--- Information provided ---

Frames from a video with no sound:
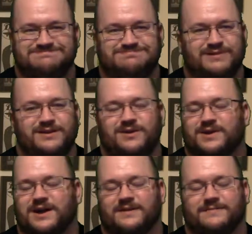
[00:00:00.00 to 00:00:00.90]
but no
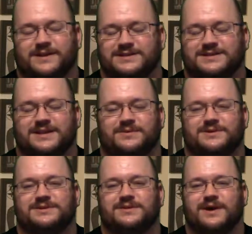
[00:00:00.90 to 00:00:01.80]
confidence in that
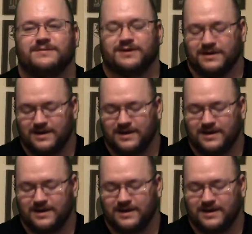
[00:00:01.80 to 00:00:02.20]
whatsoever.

---
--- Information provided ---

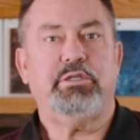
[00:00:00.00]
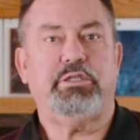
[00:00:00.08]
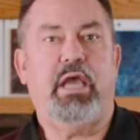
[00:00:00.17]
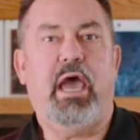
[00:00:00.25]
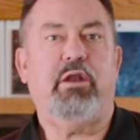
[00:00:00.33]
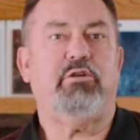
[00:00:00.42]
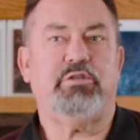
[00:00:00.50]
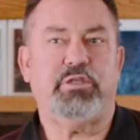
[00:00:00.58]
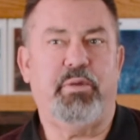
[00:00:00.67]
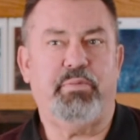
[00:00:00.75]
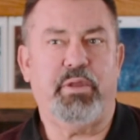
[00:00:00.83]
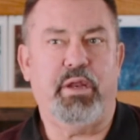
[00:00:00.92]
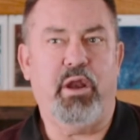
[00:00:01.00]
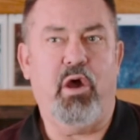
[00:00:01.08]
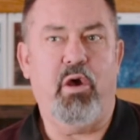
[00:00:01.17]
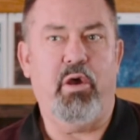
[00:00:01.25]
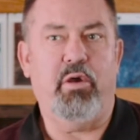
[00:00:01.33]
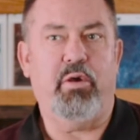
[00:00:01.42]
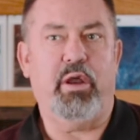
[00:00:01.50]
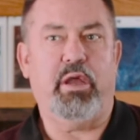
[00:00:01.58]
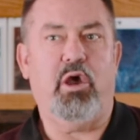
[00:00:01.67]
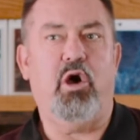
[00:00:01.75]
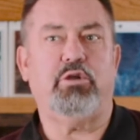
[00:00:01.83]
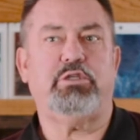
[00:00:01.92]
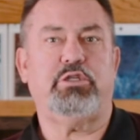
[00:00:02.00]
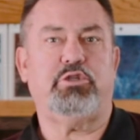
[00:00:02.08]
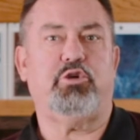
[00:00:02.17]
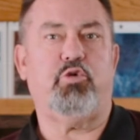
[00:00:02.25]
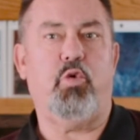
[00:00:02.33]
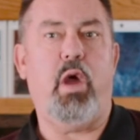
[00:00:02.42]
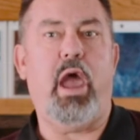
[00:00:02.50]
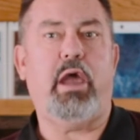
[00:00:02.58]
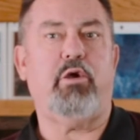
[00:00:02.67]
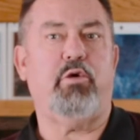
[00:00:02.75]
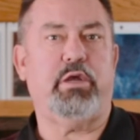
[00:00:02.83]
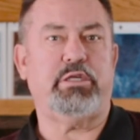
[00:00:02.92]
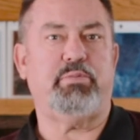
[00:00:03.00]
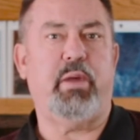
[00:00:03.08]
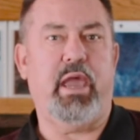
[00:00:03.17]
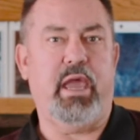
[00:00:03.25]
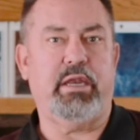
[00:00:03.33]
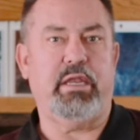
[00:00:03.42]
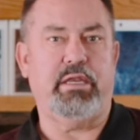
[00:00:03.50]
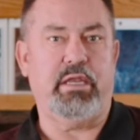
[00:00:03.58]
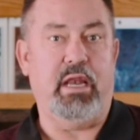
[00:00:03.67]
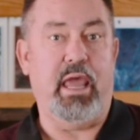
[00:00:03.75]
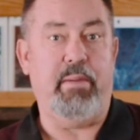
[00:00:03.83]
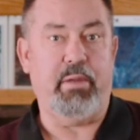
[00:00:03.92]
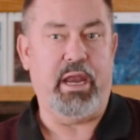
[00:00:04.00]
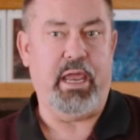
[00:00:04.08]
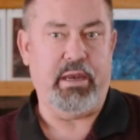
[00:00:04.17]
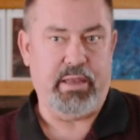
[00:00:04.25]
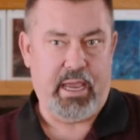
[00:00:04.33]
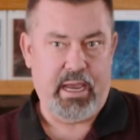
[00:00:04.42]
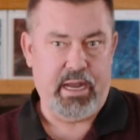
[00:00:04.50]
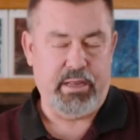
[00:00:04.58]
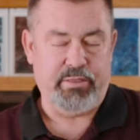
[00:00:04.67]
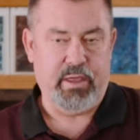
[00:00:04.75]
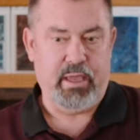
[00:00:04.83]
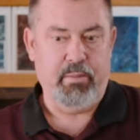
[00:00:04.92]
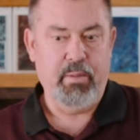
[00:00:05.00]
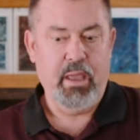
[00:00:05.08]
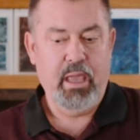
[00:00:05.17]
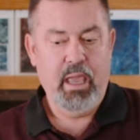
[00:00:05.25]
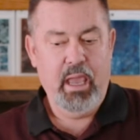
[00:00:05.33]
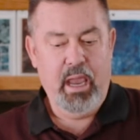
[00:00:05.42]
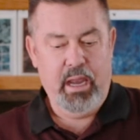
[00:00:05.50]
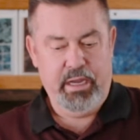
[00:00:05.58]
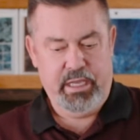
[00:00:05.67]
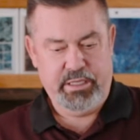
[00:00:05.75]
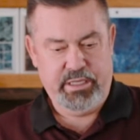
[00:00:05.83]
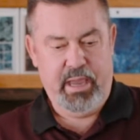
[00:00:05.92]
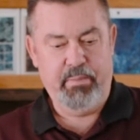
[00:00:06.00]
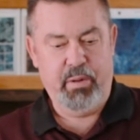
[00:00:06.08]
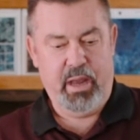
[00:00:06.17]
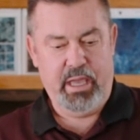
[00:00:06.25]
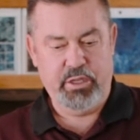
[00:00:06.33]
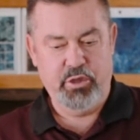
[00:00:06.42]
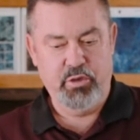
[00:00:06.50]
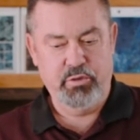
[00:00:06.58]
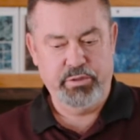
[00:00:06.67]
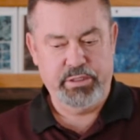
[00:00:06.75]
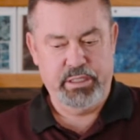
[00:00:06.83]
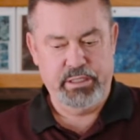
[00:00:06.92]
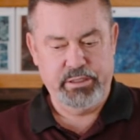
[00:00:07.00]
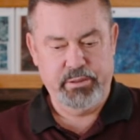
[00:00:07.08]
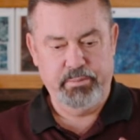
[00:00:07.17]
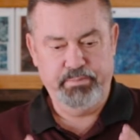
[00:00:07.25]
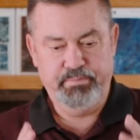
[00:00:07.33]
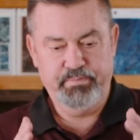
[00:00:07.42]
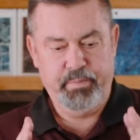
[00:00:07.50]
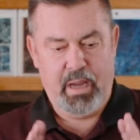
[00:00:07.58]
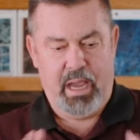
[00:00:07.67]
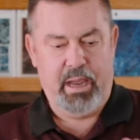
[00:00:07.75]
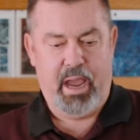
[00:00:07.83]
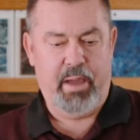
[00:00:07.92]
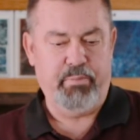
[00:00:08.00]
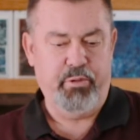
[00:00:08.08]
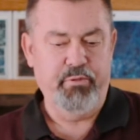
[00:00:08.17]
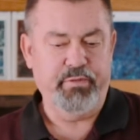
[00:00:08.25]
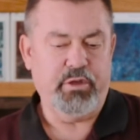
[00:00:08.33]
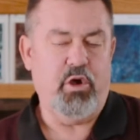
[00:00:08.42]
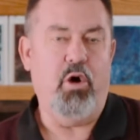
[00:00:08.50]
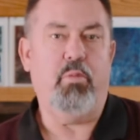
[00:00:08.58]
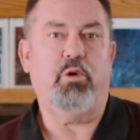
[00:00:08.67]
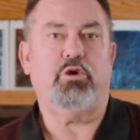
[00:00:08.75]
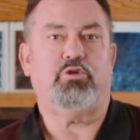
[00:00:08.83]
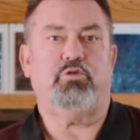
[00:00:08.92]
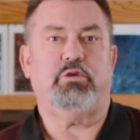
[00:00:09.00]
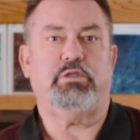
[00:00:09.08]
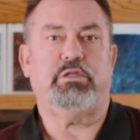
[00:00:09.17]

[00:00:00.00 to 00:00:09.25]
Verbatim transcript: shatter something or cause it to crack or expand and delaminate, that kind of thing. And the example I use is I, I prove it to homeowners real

---
--- Information provided ---

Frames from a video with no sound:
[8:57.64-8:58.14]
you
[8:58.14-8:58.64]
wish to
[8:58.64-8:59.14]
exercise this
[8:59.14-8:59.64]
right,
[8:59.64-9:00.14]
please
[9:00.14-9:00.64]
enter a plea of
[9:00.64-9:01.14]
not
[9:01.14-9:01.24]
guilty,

---

▶ **About this task**: Exactly the lines above, from the one containing "[00:00:02.50]" down to the one containing "[00:00:08.33]", are to be repeated, including both ends. Pictures are not part of the copy.

▶ **Answer box**:
[00:00:02.50]
[00:00:02.58]
[00:00:02.67]
[00:00:02.75]
[00:00:02.83]
[00:00:02.92]
[00:00:03.00]
[00:00:03.08]
[00:00:03.17]
[00:00:03.25]
[00:00:03.33]
[00:00:03.42]
[00:00:03.50]
[00:00:03.58]
[00:00:03.67]
[00:00:03.75]
[00:00:03.83]
[00:00:03.92]
[00:00:04.00]
[00:00:04.08]
[00:00:04.17]
[00:00:04.25]
[00:00:04.33]
[00:00:04.42]
[00:00:04.50]
[00:00:04.58]
[00:00:04.67]
[00:00:04.75]
[00:00:04.83]
[00:00:04.92]
[00:00:05.00]
[00:00:05.08]
[00:00:05.17]
[00:00:05.25]
[00:00:05.33]
[00:00:05.42]
[00:00:05.50]
[00:00:05.58]
[00:00:05.67]
[00:00:05.75]
[00:00:05.83]
[00:00:05.92]
[00:00:06.00]
[00:00:06.08]
[00:00:06.17]
[00:00:06.25]
[00:00:06.33]
[00:00:06.42]
[00:00:06.50]
[00:00:06.58]
[00:00:06.67]
[00:00:06.75]
[00:00:06.83]
[00:00:06.92]
[00:00:07.00]
[00:00:07.08]
[00:00:07.17]
[00:00:07.25]
[00:00:07.33]
[00:00:07.42]
[00:00:07.50]
[00:00:07.58]
[00:00:07.67]
[00:00:07.75]
[00:00:07.83]
[00:00:07.92]
[00:00:08.00]
[00:00:08.08]
[00:00:08.17]
[00:00:08.25]
[00:00:08.33]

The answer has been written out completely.